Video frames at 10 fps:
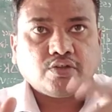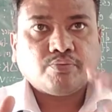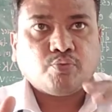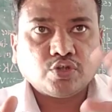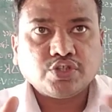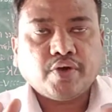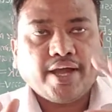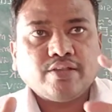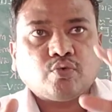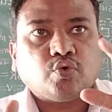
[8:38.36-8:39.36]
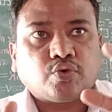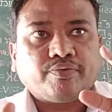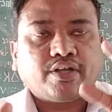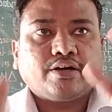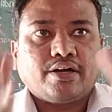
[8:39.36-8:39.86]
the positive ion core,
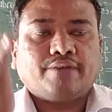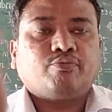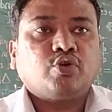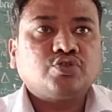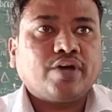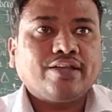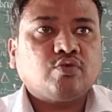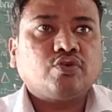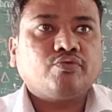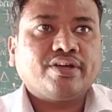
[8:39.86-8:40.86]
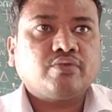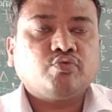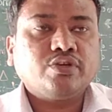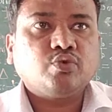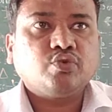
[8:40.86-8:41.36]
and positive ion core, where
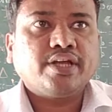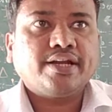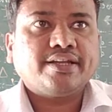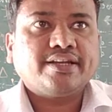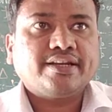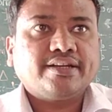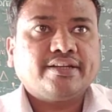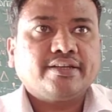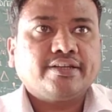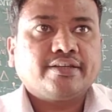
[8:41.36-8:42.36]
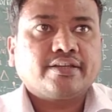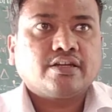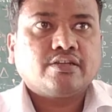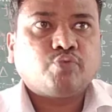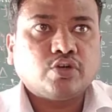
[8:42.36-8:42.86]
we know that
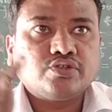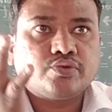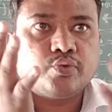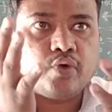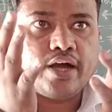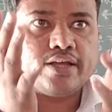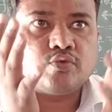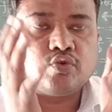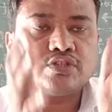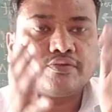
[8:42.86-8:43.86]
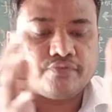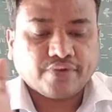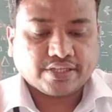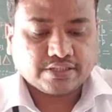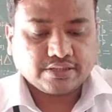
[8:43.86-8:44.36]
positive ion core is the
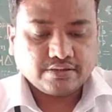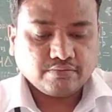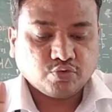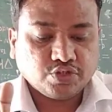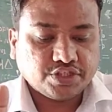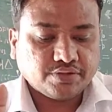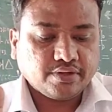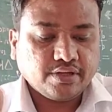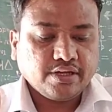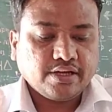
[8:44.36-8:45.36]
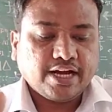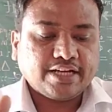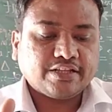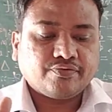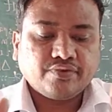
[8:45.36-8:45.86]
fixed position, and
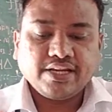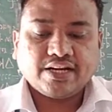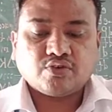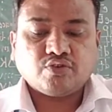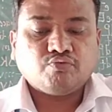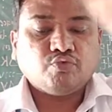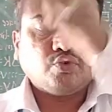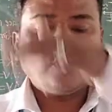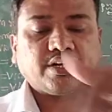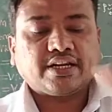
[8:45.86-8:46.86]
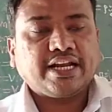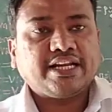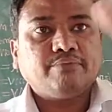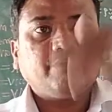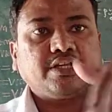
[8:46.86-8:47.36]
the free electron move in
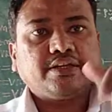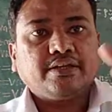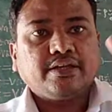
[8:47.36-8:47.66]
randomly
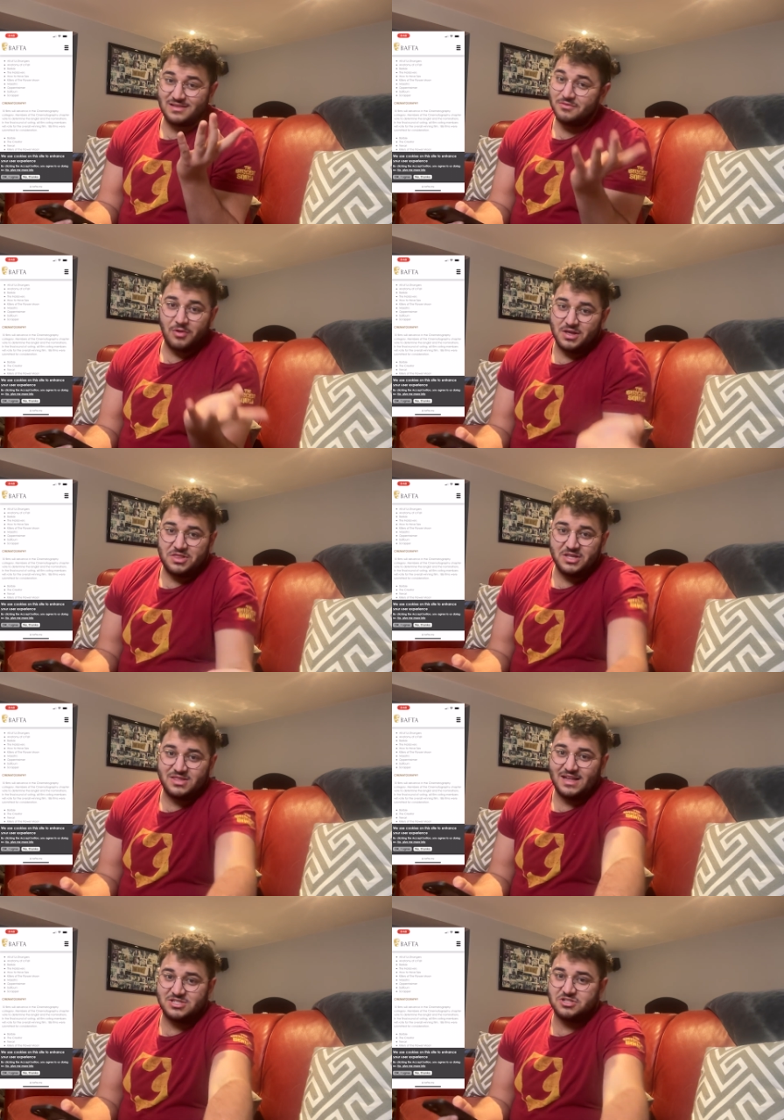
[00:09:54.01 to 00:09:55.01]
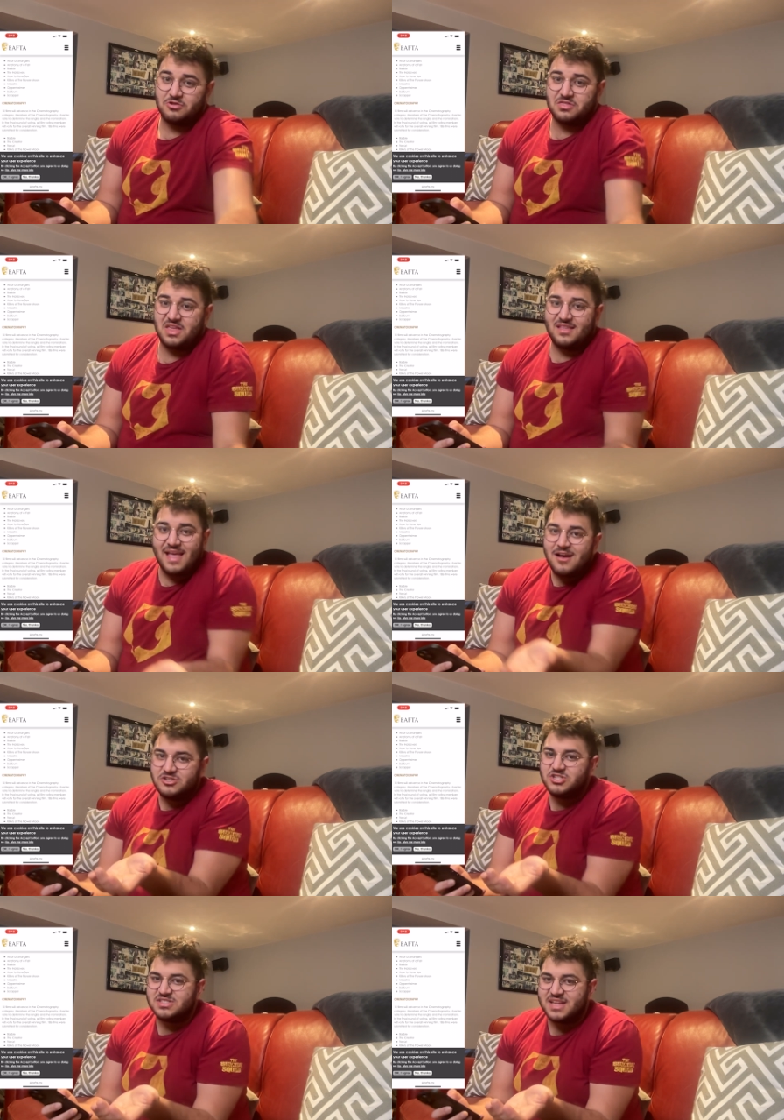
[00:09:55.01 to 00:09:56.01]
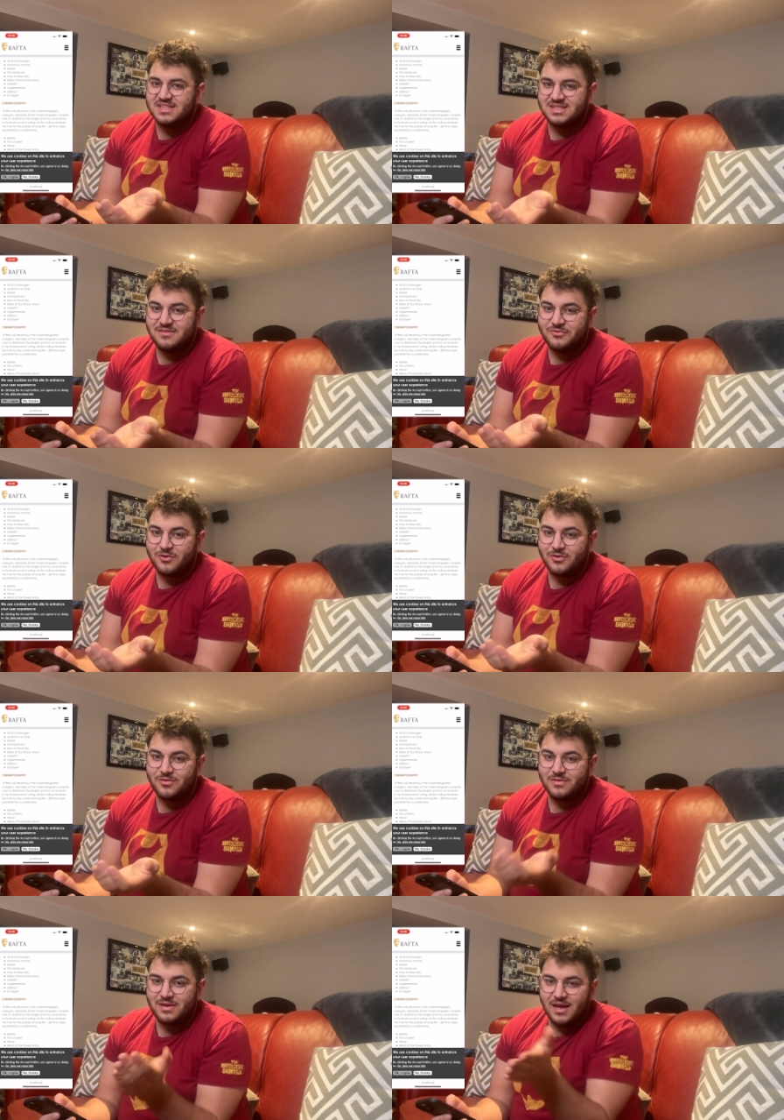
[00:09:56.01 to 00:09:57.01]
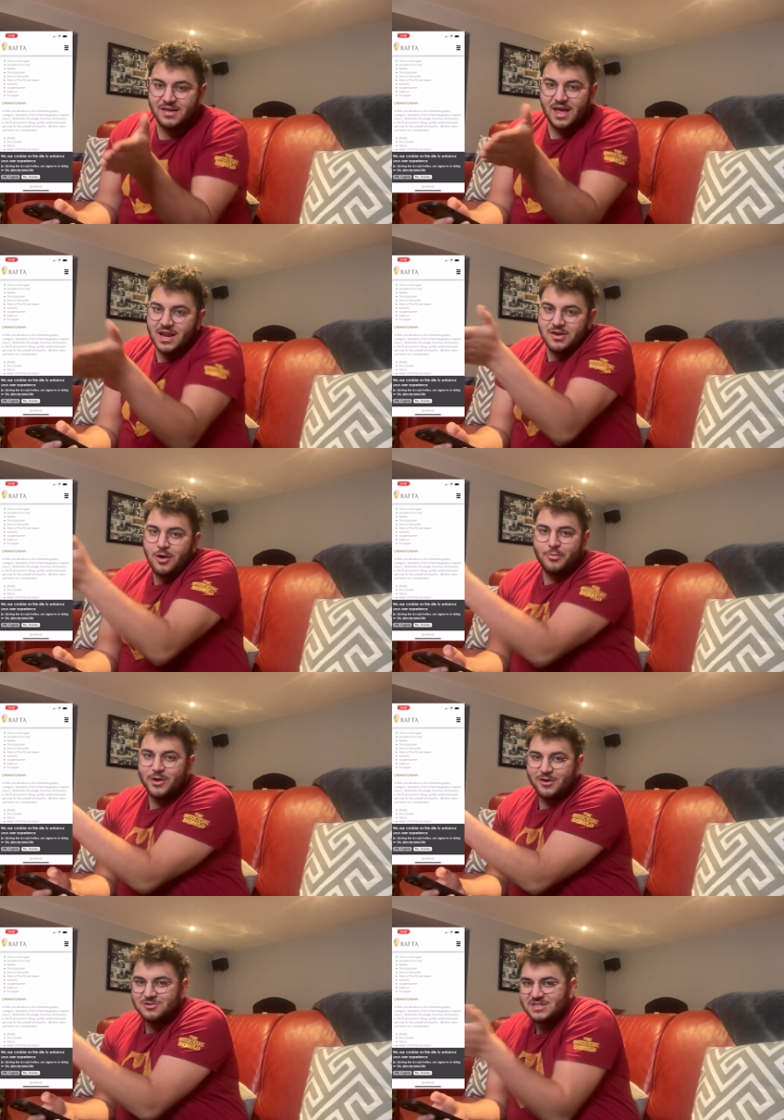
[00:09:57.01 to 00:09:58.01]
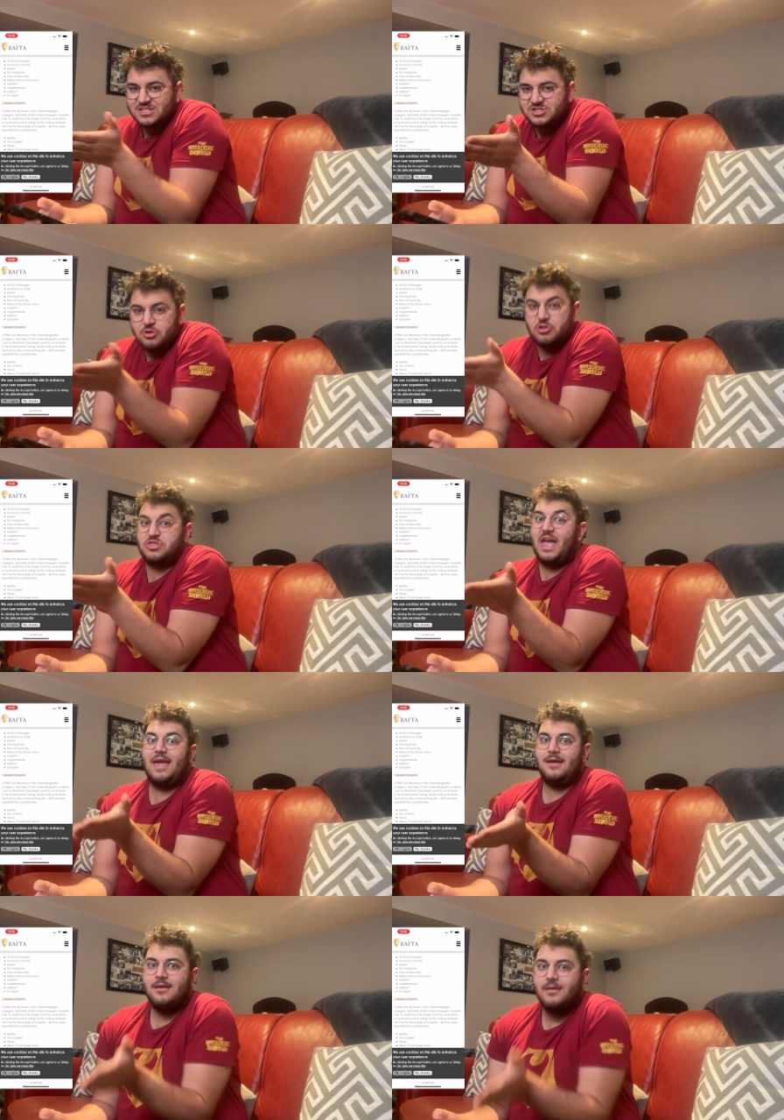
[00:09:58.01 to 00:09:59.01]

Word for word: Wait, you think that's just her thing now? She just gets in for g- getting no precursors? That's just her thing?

########################################

What to produce: All lines from the line with "[00:09:55.01 to 00:09:56.01]" through the final line of the data, both included, are to be repeated exactly; no other lines and no pictures.

Result for this task:
[00:09:55.01 to 00:09:56.01]
[00:09:56.01 to 00:09:57.01]
[00:09:57.01 to 00:09:58.01]
[00:09:58.01 to 00:09:59.01]

Word for word: Wait, you think that's just her thing now? She just gets in for g- getting no precursors? That's just her thing?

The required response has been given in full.